Section 10322 of the Affordable Care
Act authorizes the establishment of a new quality reporting program
for Inpatient Psychiatric Facilities (IPFs). It builds on a
voluntary Inpatient Psychiatric Facilities Quality Reporting
(IPFQR) program which remains in effect. The IPFQR began with an
initial set of 6 measures for FY 2014 and FY 2015 and for the IPPS
2016 and subsequent years; will add an additional 4 for a total of
10 IPFQR measures.IPFs failing to submit the quality measures will
receive a 2% reduction in their Annual Payment Update (APU). In an
effort to minimize burden and maximize efficiency, CMS has
leveraged existing systems within CMS to collect aggregated and
calculated measure rates from the IPFs, in a form, manner and time
as specified by CMS, via a secure portal known as the QualityNet
Web site beginning of October 1, 2012 for FY2014 payment
determination year. These procedural requirements involve
submitting necessary forms (e.g. Notice of Participation Form,
Reconsideration Request Form, Disaster Waiver Form, etc.) to comply
with the IPFQR Program and align with current CMS reporting
requirements for other hospital quality reporting programs. When
adding new measures, the law requires CMS, when "feasible and
practical" to select measures put forward by "one or more national
consensus building entities". Section 3013 of the Affordable Care
Act (ACA) modified by Section 931 of the Public Health Service Act
requires CMS to perform a gap analysis for needed quality measures
every three years. Section 3014 of the ACA modified Section 1890(b)
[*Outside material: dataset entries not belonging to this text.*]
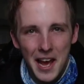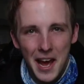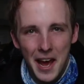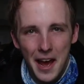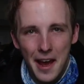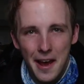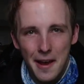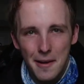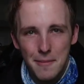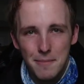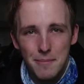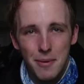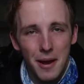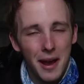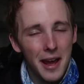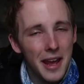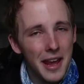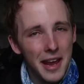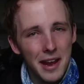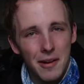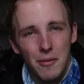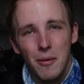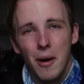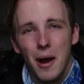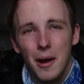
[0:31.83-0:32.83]
Um, but
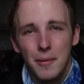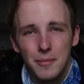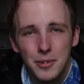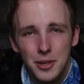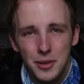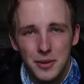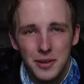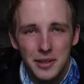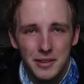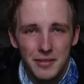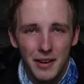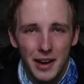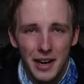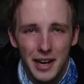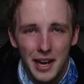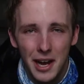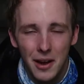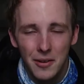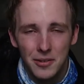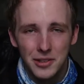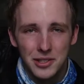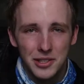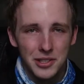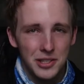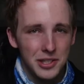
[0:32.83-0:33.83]
here what I'm doing right
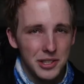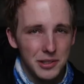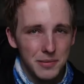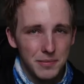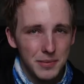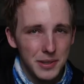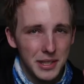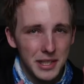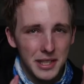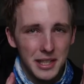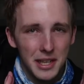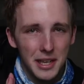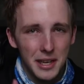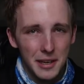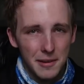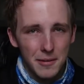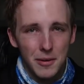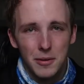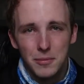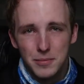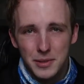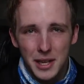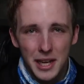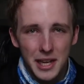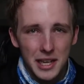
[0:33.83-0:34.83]
now is just to be uh,
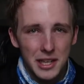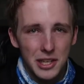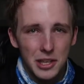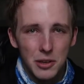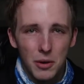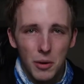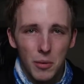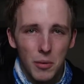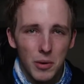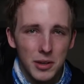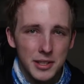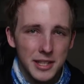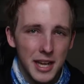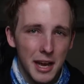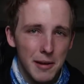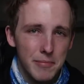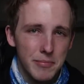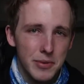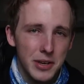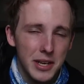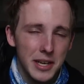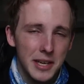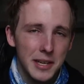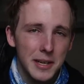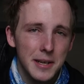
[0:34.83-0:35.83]
updating you on what's
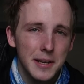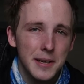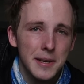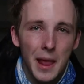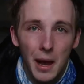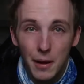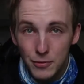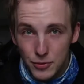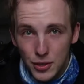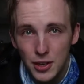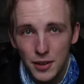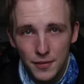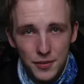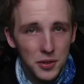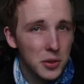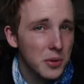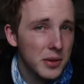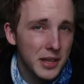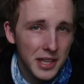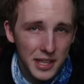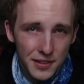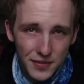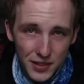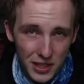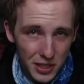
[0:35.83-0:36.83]
happening. Now I've done a few
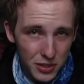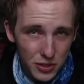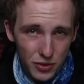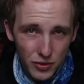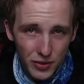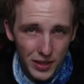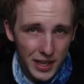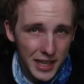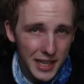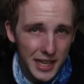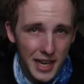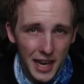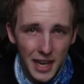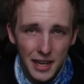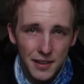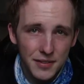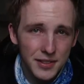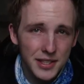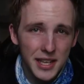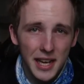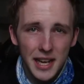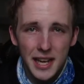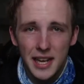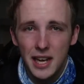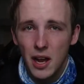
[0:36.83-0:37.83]
of these videos already kind of
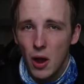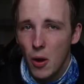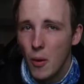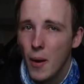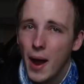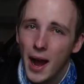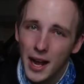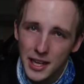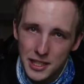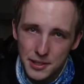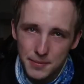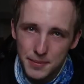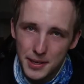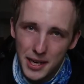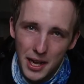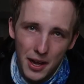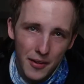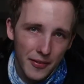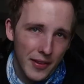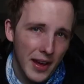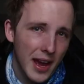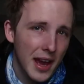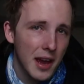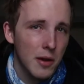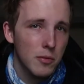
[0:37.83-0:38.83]
saying, oh it hasn't been
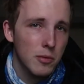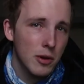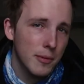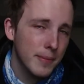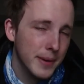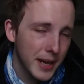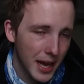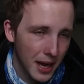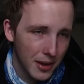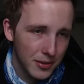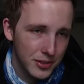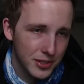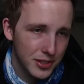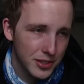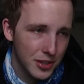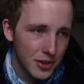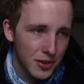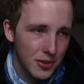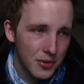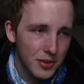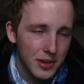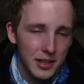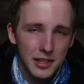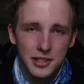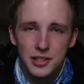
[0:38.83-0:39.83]
out there, it will be out
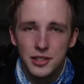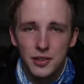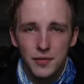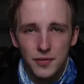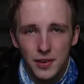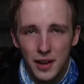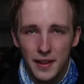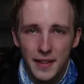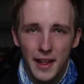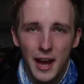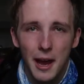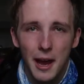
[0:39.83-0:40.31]
soon and stuff like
of the Social Security Act requires CMS to develop quality and
efficiency measures through a "consensus-based entity".
Consequently, the Measure Applications Partnership (MAP), convened
by the National Quality Forum (NQF), was formed to develop measures
consistent with these requirements.
The previously approved burden
was based on 1,617 facilities submitting data on 431 cases for each
of sixteen (16) measures per year. In the IPPS/LTCH PPS Final Rule
published on [date], for the FY 2019 Program CMS increased this to
eighteen (18) measures from 16. CMS also updated the estimates
based on new program data, these updates are as follows: • There
will be approximately 67 additional IPFs (1,684 facilities)
nationwide eligible to participate in the IPFQR Program. • The
average facility will submit measure data on an additional 417
cases per year (for a total of 848 cases per year). • Each IPF will
take an additional 3 minutes per case to abstract data (for a total
of 15 minutes).
On behalf of this Federal agency, I certify that
the collection of information encompassed by this request complies
with 5 CFR 1320.9 and the related provisions of 5 CFR
1320.8(b)(3).
The following is a summary of the topics, regarding
the proposed collection of information, that the certification
covers:
(i) Why the information is being collected;
(ii) Use of information;
(iii) Burden estimate;
(iv) Nature of response (voluntary, required for a
benefit, or mandatory);
(v) Nature and extent of confidentiality; and
(vi) Need to display currently valid OMB control
number;
If you are unable to certify compliance with any of
these provisions, identify the item by leaving the box unchecked
and explain the reason in the Supporting Statement.